- Work required
Please look for the string "with" below and report every line in which it occurs.

### Input

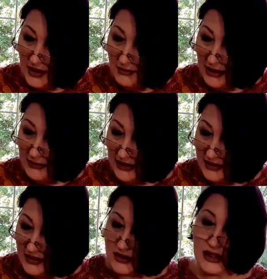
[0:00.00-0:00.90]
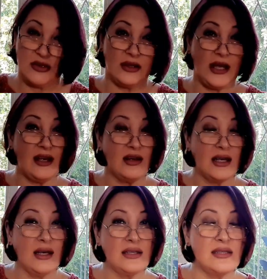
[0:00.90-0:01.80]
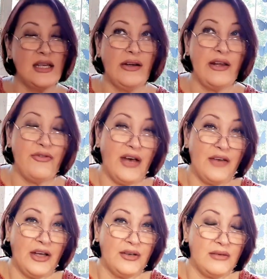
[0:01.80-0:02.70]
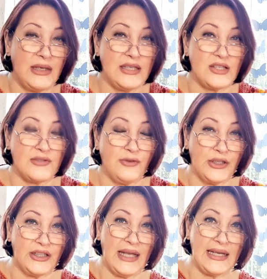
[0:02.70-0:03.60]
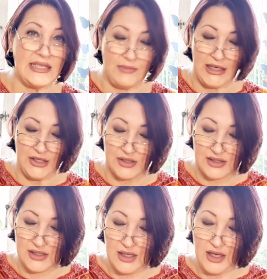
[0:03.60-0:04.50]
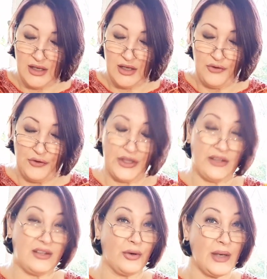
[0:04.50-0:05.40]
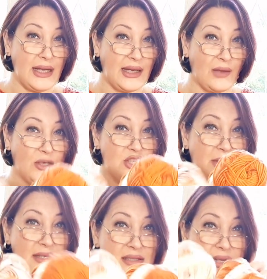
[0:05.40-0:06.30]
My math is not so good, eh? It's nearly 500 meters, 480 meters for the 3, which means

######
### Input

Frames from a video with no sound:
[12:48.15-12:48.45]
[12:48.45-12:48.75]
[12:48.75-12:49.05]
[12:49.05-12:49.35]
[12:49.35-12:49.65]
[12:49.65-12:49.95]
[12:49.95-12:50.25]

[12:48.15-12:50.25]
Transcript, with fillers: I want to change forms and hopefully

######
### Input

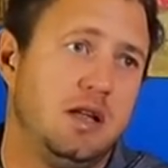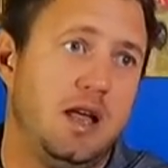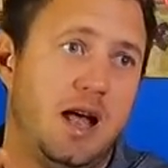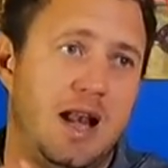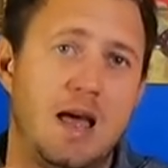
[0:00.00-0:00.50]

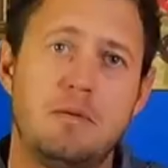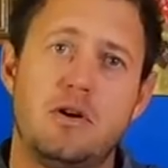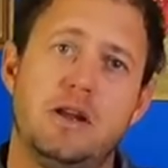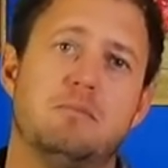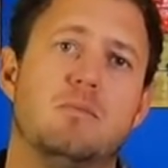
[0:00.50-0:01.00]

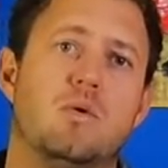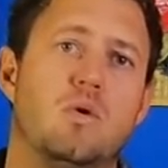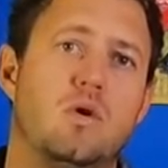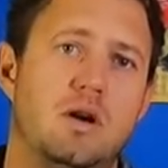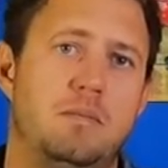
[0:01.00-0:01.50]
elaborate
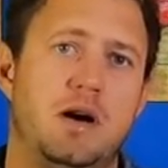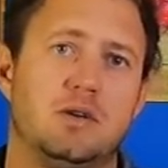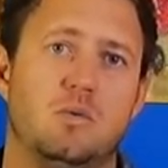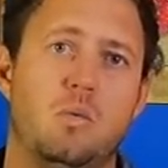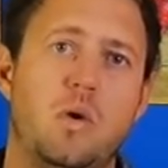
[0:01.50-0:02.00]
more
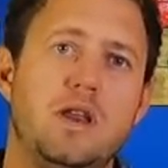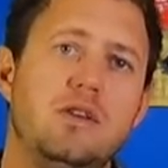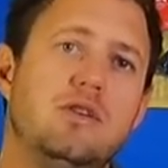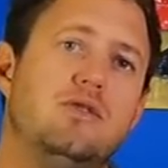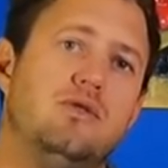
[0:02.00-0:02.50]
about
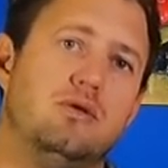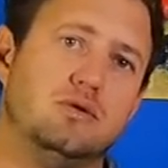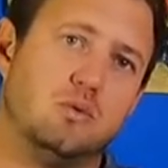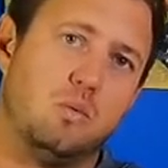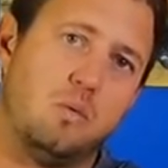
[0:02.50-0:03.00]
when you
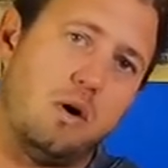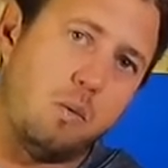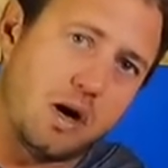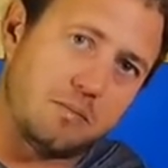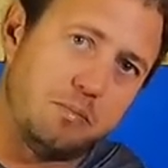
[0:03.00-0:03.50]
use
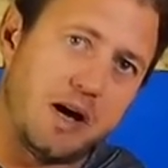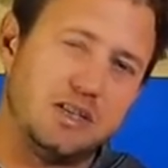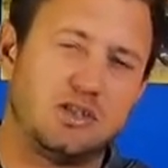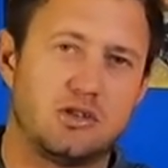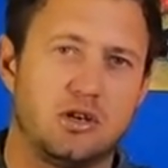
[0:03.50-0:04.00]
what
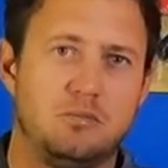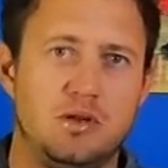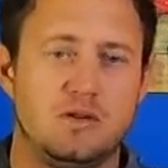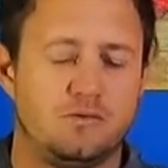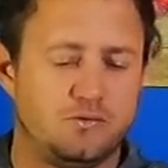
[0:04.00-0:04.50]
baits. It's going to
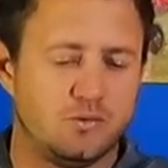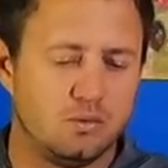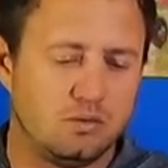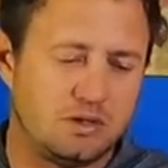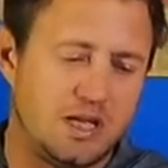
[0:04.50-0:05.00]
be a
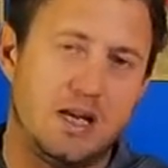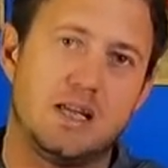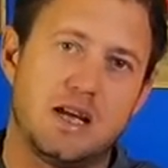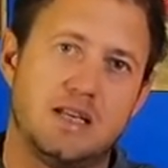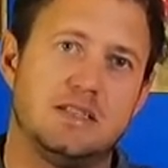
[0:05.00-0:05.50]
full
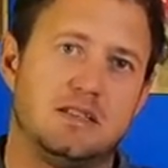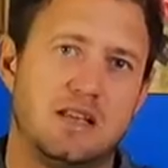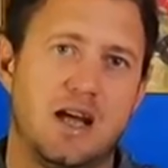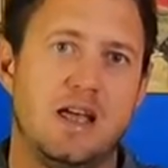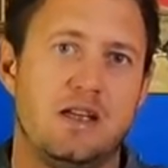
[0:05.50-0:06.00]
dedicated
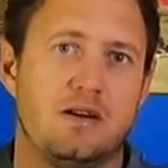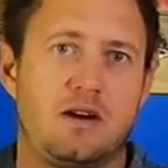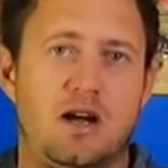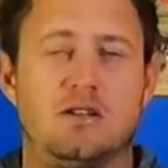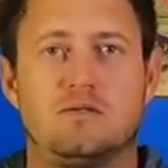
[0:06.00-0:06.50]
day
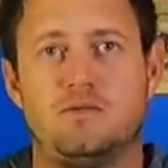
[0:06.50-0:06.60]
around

######

- Solution to the exercise
Frames from a video with no sound:
Transcript, with fillers: I want to change forms and hopefully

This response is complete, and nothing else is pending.